There are many important intracellular drug targets that researchers cannot target with small, compact and rigid molecules. To address this challenge, scientists have begun to link multiple ligands into a single chemical entity (linked chemotype). These associated chemotypes can have enhanced potency, greater selectivity and the ability to induce multiple target associations.
The team designed two new linked drugs that they hypothesized might take advantage of this cellular entry pathway. They generated DasatiLink-1 through the linker conjugation of two known inhibitors of the leukemia protein BCL-ABL1 (dasatinib and asciminib). Since each drug binds a different pocket on the target protein, the researchers reasoned that the tethered version could anchor itself at the two points of contact, like inserting a double-pointed key into two locks, enhancing its specificity and effectiveness.

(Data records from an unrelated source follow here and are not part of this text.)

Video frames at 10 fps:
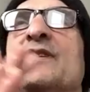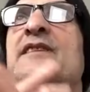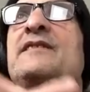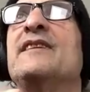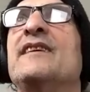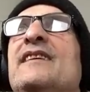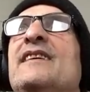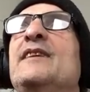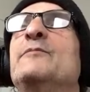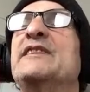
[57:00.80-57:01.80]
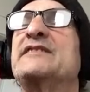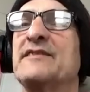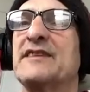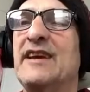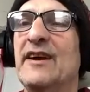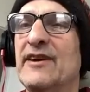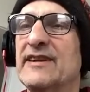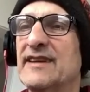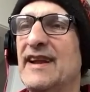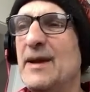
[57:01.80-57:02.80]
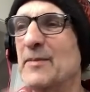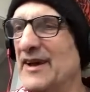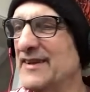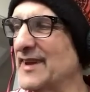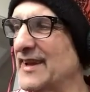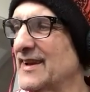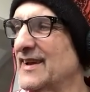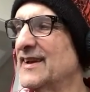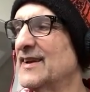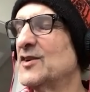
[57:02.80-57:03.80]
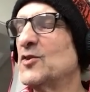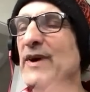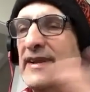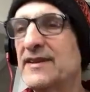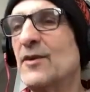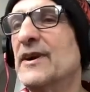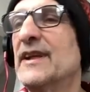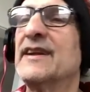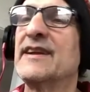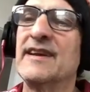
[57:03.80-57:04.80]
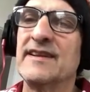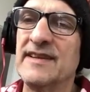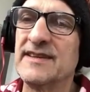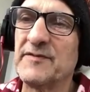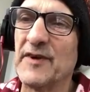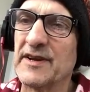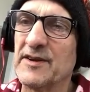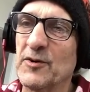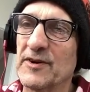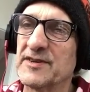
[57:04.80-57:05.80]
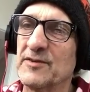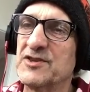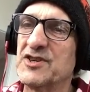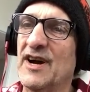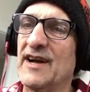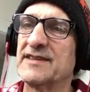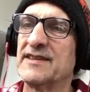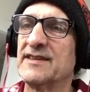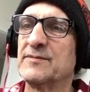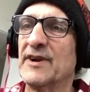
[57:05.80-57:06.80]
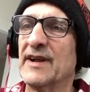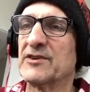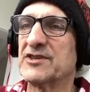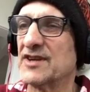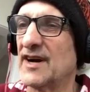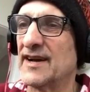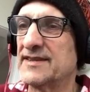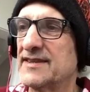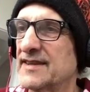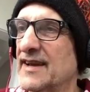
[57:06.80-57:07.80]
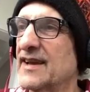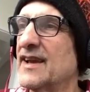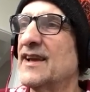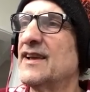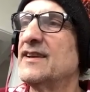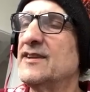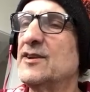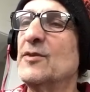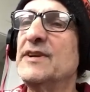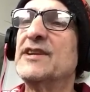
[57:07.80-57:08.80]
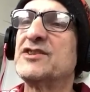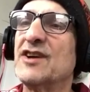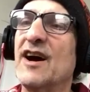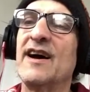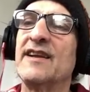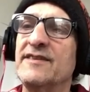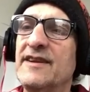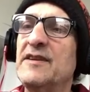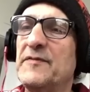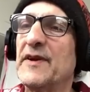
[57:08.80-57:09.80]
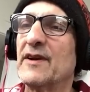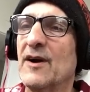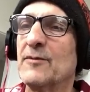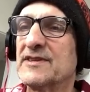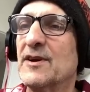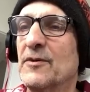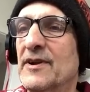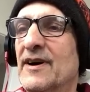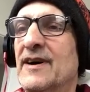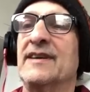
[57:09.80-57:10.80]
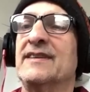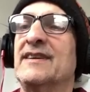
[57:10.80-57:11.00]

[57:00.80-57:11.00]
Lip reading: he reached out to Gary and said, hey man, it's like, quit going in and getting these fucking cortisone shots and these whatever shots. He's like, you don't need a shot. You need to figure out what's going on.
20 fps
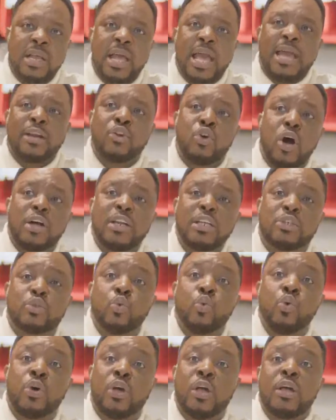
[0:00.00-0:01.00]
and God is,
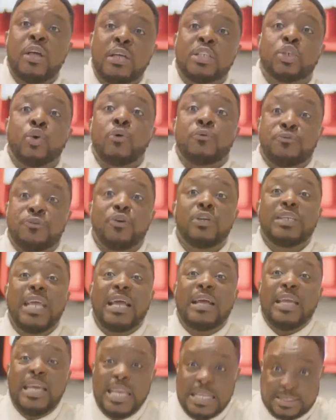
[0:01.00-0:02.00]
she will feel
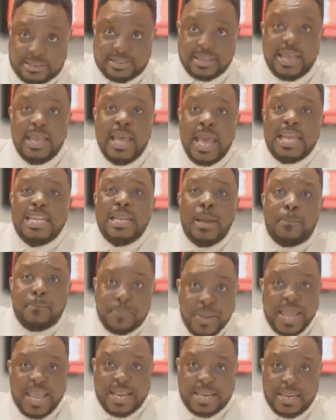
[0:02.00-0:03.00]
the heat and the
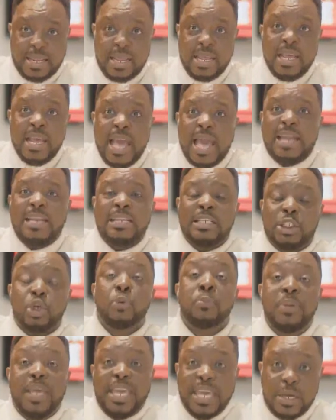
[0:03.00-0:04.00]
pain, and she
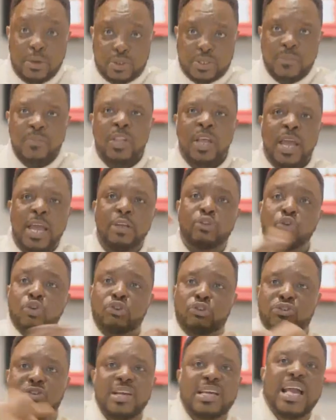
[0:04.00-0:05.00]
will be healed. It will
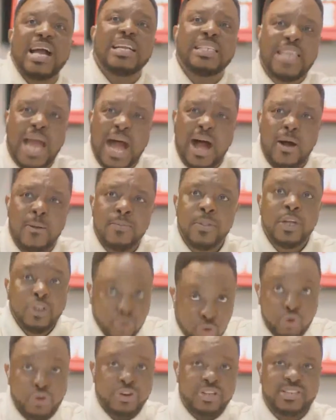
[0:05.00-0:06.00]
trickle down
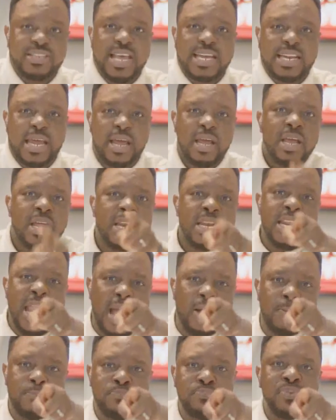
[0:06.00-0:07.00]
to Christiana.
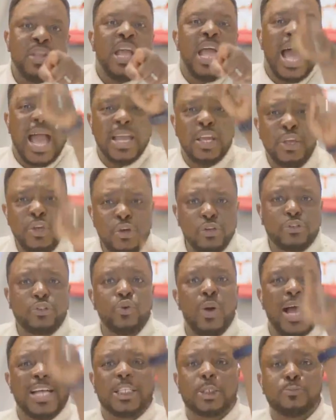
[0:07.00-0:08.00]
Now, I use
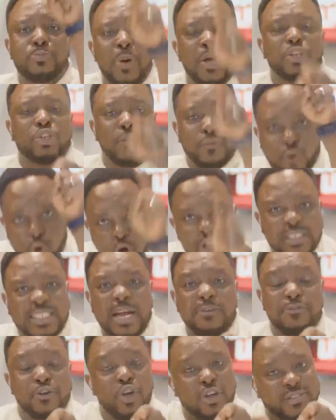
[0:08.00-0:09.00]
you as point of
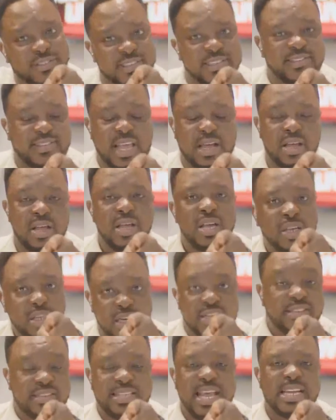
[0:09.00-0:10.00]
contact for your sister,
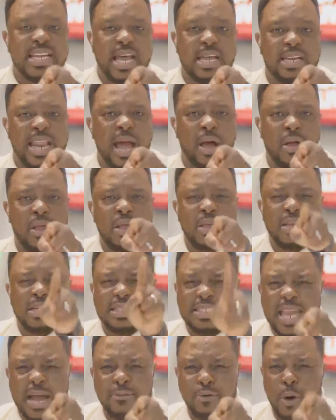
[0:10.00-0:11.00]
Christiana. Now,
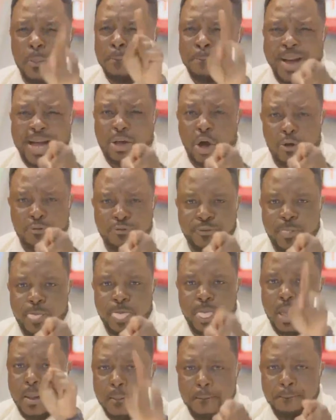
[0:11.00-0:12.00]
devil, back off.
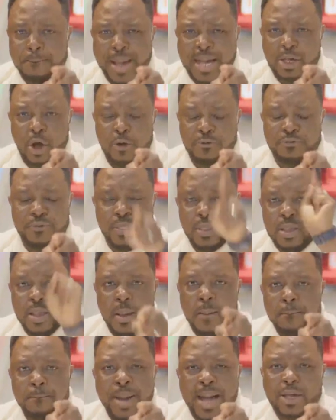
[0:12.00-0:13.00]
Back off,
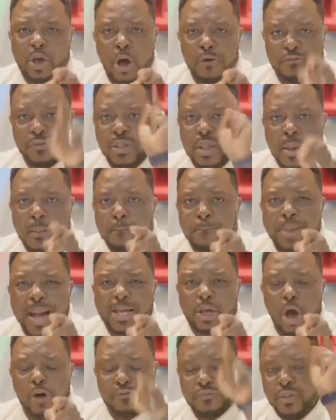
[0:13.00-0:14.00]
back off,
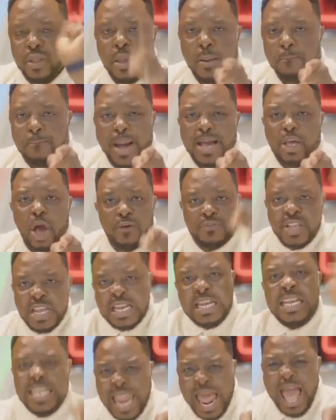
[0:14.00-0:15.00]
back off, back off.
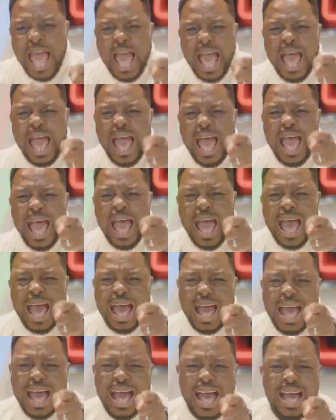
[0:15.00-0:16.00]

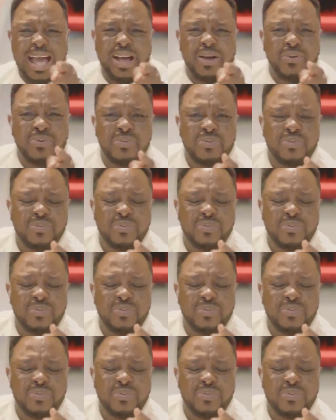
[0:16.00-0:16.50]
Now!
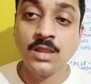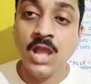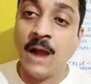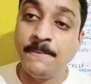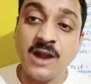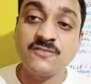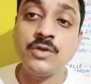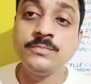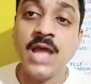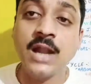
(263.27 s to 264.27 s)
apart
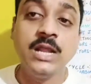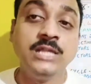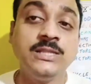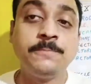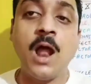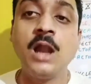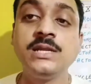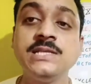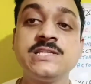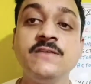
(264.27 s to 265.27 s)
from that the plant
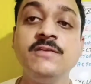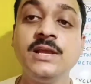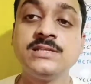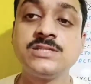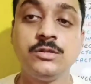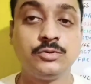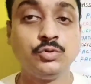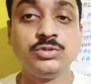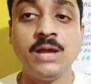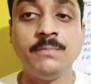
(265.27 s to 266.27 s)
is giving us through
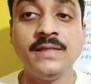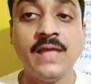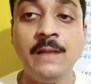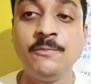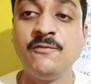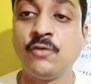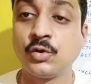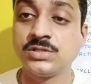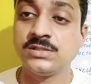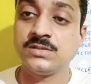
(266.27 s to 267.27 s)
the by the help of
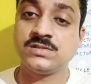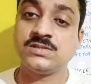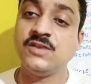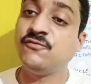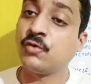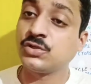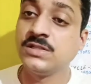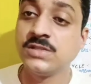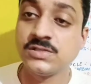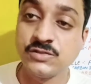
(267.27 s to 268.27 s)
photosynthesis if
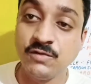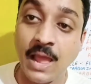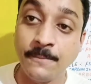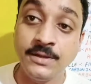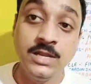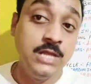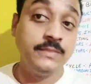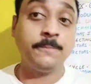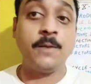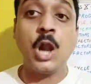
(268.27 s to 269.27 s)
photosynthesis will happen the
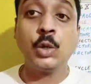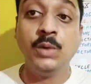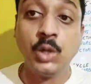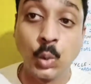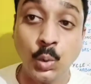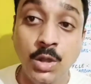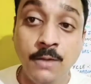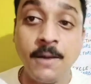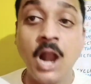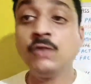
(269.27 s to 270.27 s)
plant will grow
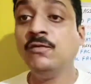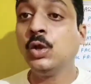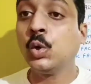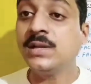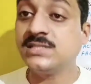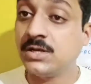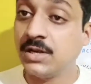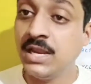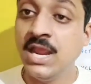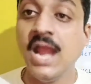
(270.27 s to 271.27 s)
plant will grow as a tree
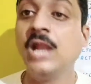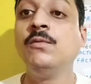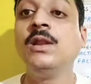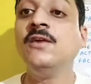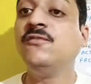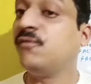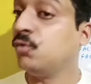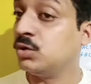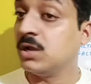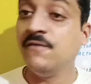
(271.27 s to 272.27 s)
it will give
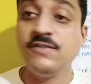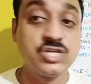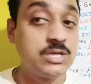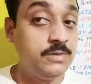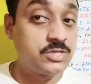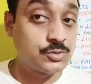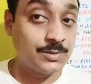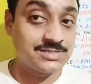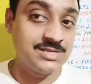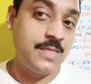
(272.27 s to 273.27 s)
fruit vegetables to
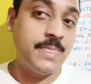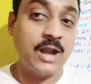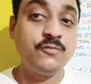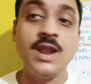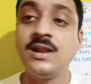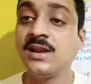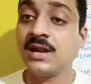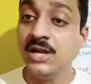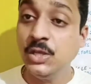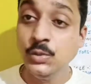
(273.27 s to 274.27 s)
us that we are
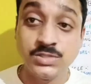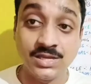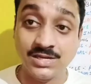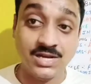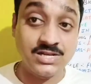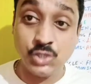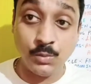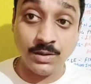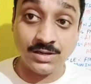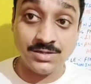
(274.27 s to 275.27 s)
directly using it
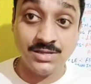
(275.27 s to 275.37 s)
consuming it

They also engineered BisRoc-1 to link together two molecules of the chemotherapy drug rocaglamide, allowing it to bridge the drug's two copies of the protein target. Although both drugs violate traditional principles of drug design, the team showed that both enter cells, bind tightly to their intended targets, and are just as effective as unbound versions. The ligated version is uniquely dependent on IFITM protein expression in target cells, supporting a general role for the IFITM pathway in many types of ligated molecules. The researchers showed that DasatiLink-1 has specificity only for the BCL-ABL1 kinase, unlike its two component drugs, which have a more relaxed specificity when unlinked.
Lou writes: "Given the discrepancy between the favorable biological activity of many large, bivalent molecules and the traditional concept of passive permeability, we reasoned that the associated chemotype might hijack cellular processes to facilitate passage through the cell membrane. We chose RapaLink-1, a bitopic inhibitor of mTOR, as an example with a molecular weight well beyond the usual guidelines. Linkage inhibitors that require a multi-pronged binding mechanism are more selective. As long as they can enter cells efficiently, they have huge advantages.”
"Our discovery that the IFITM protein enables entry of bitopic inhibitors into cells may allow us to target previously untargetable proteins in disease," said co-corresponding author Luke Gilbert, Ph.D. "Hopefully, our research can provide new clues for drug design scientists and virologists to study the mechanism of IFITM protein."
Scientists are working to chemically optimize the properties of related BCR-ABL inhibitors to increase their potency and position them as next-generation therapies for BCR-ABL-mutated cancers. "We are also excited to expand the range of intracellular targets for bitopic inhibition," said Gilbert.